Data>
- Opening Delimiter -

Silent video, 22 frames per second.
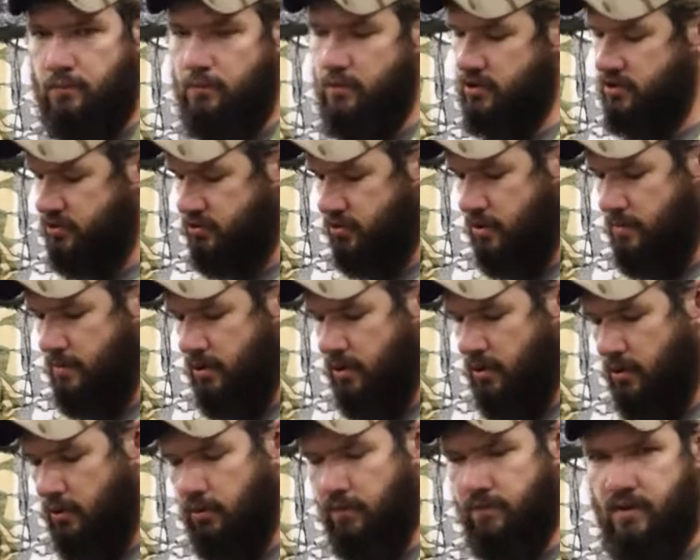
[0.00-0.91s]
extremely
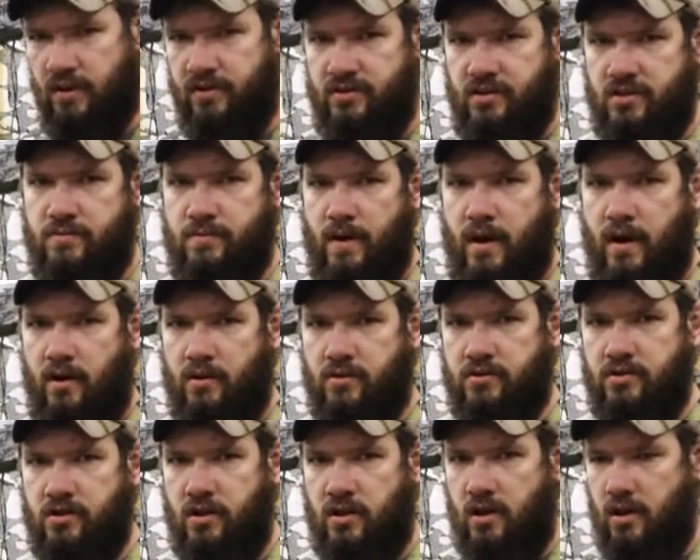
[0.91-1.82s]
old vintage
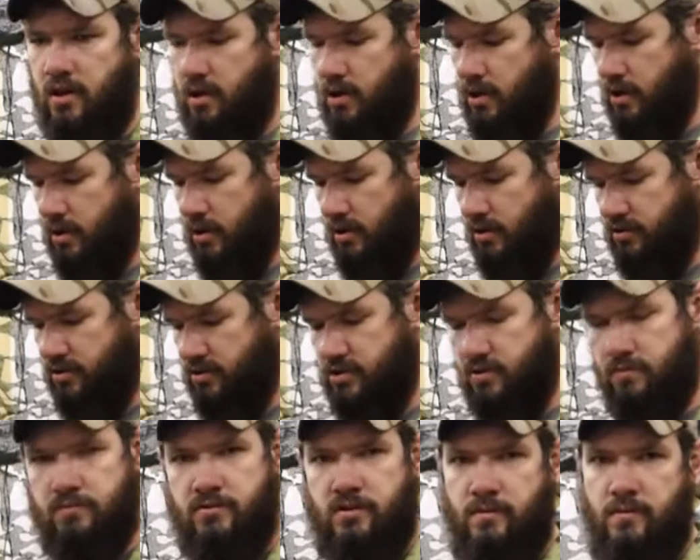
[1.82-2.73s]
pouch, and uh,
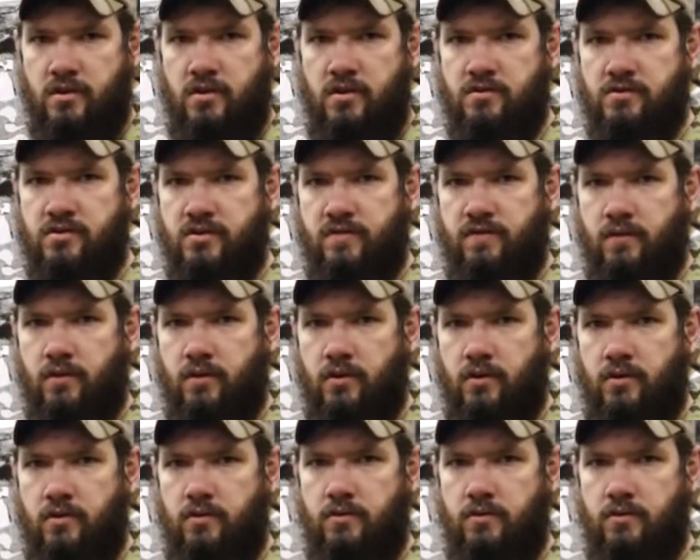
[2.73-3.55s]
just some of the uses for it.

- Closing Delimiter -

Task item> A faithful, complete copy of the entries is required, without the pictures.

Response for this exercise>
Silent video, 22 frames per second.
[0.00-0.91s]
extremely
[0.91-1.82s]
old vintage
[1.82-2.73s]
pouch, and uh,
[2.73-3.55s]
just some of the uses for it.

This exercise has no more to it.